3.1 - Os adquirentes de propriedade imóvel urbana ou rural podem efetuar a compra de nua propriedade e do usufruto como permite a legislação em vigor;
3.2 – A base de cálculo do ITBI-IV da competência dos municípios será o valor declarado pelas partes, sendo que se for inferior ao valor venal ou laudo avaliatório (IPTU para urbanos e ITR para rurais) e/ou na falta destes o valor de mercado, o imposto recairá sobre o maior valor.
3.3 – É importante ressaltar que o ITBI-IV neste caso se perfaz por inteiro, i.e., não há possibilidade de ser recolhida a parte correspondente somente ao usufruto ou à nua propriedade.
3.4 – Quando ocorrer a extinção do usufruto seja por renúncia expressa ou em decorrência da morte do usufrutuário, estaremos diante de um fato gerador que será interpretado como doação; aí então, estaremos submetidos à legislação estadual do ITCMD-Doações com as isenções e incidências já anteriormente referidas no item 1 retro.
Assim, em nosso modesto entender, faz-se necessário salientar a diferença entre a doação gratuita com reserva de usufruto vitalício, da aquisição de bem pertencente a terceiro, desdobrando-se a propriedade em usufruto vitalício para tal e qual pessoa e nua propriedade para outrem.

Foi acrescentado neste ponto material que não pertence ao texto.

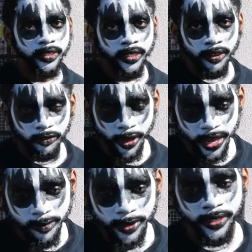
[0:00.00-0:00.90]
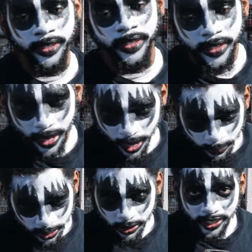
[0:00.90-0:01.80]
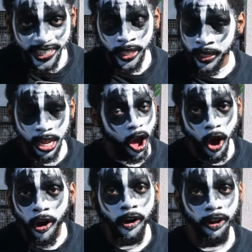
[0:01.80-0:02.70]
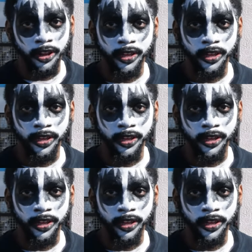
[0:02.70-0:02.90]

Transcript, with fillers: If you hate me, I'm just going to end it all.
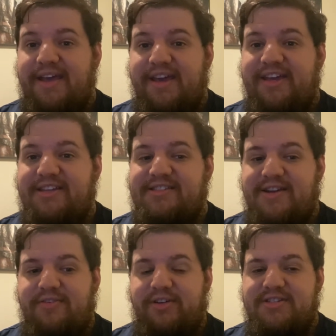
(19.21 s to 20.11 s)
It's
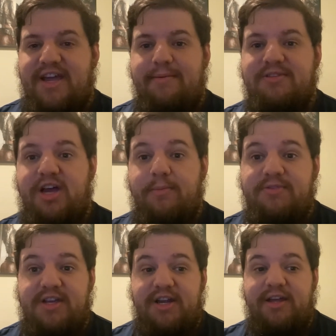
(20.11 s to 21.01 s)
definitely time to
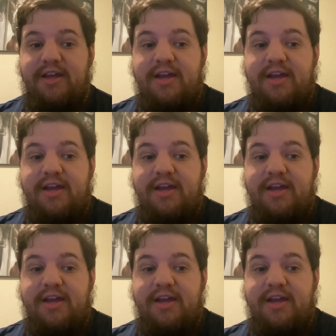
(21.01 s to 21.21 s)
update it.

No ato de doação gratuita com reserva de usufruto, a liberalidade é feita por quem é titular do bem e a lei estadual do ITCMD-Doações por suas disposições aqui referidas, faculta ao sujeito passivo da obrigação tributária recolher (a) imediatamente a integralidade do tributo, ou (b) apenas 2/3 correspondente à nua propriedade no instante da doação, e, ainda, (c) num momento posterior efetuar o pagamento do valor restante correspondente a 1/3 quando ocorrer a extinção do usufruto, com a conseqüente consolidação da plena propriedade na pessoa do nu proprietário.
Porém, no ato aquisitivo a título oneroso do usufruto e da nua propriedade de determinado bem ou direito, os sujeitos passivos da obrigação tributária que são os compradores se tornarão titulares do bem, tendo por fato gerador a compra e venda, recolhendo o ITBI-IV integral e imediatamente. Quando ocorrer a extinção do usufruto pela morte ou pela renuncia, com a consolidação da plena propriedade em favor do nu proprietário o ato de transferência (hipótese de incidência) será interpretado como doação, sendo, portanto, submetido às regras da lei estadual que rege o ITCMD-Doações.
Convém ainda ressaltar que, quando o usufrutuário e o nu proprietário transferem a propriedade do bem ou direito a outrem a título oneroso, como geralmente ocorre, o tributo será da competência município e, devido exclusivamente pelo adquirente.
Desta forma, entendemos que, para que se perfaça a consolidação da plena propriedade em favor do nu proprietário, faz-se necessário a ocorrência de um fato jurídico, que tanto pode ser a morte do usufrutuário (saisine) ou a alienação (em sentido lato) por parte desse direito real e, aí estará presente o novo fato gerador do tributo.